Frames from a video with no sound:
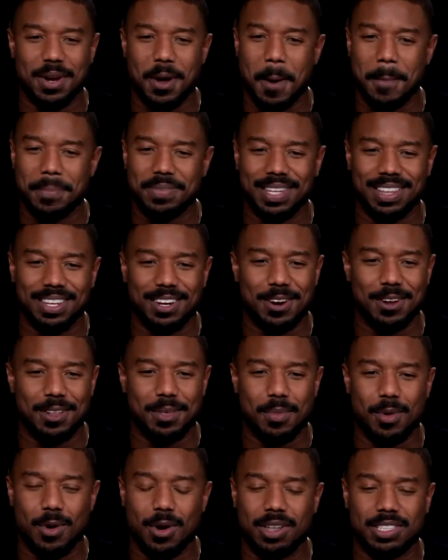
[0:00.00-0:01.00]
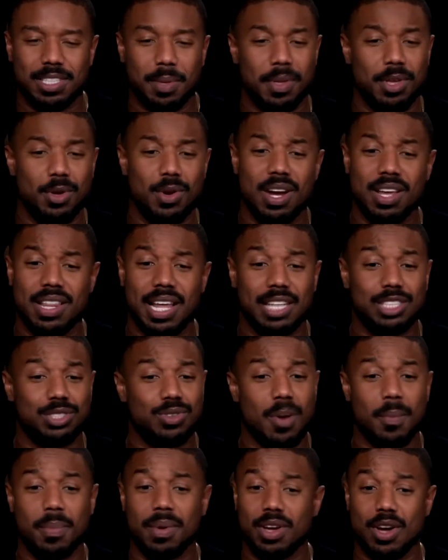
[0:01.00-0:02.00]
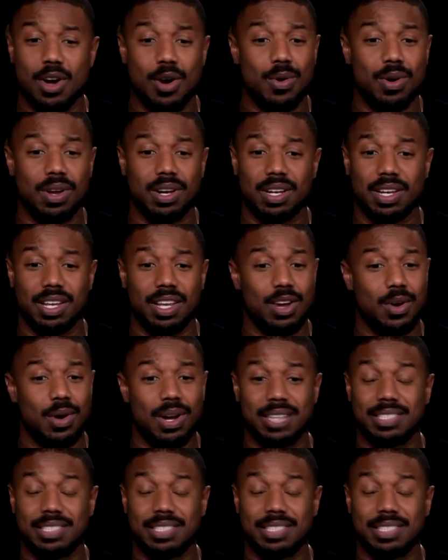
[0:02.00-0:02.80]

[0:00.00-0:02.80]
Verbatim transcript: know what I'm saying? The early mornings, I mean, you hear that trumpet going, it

***

▶ **Exercise goal**: From top to bottom, restate the records above exactly and omit every picture.

▶ **Answer area**:
Frames from a video with no sound:
[0:00.00-0:01.00]
[0:01.00-0:02.00]
[0:02.00-0:02.80]

[0:00.00-0:02.80]
Verbatim transcript: know what I'm saying? The early mornings, I mean, you hear that trumpet going, it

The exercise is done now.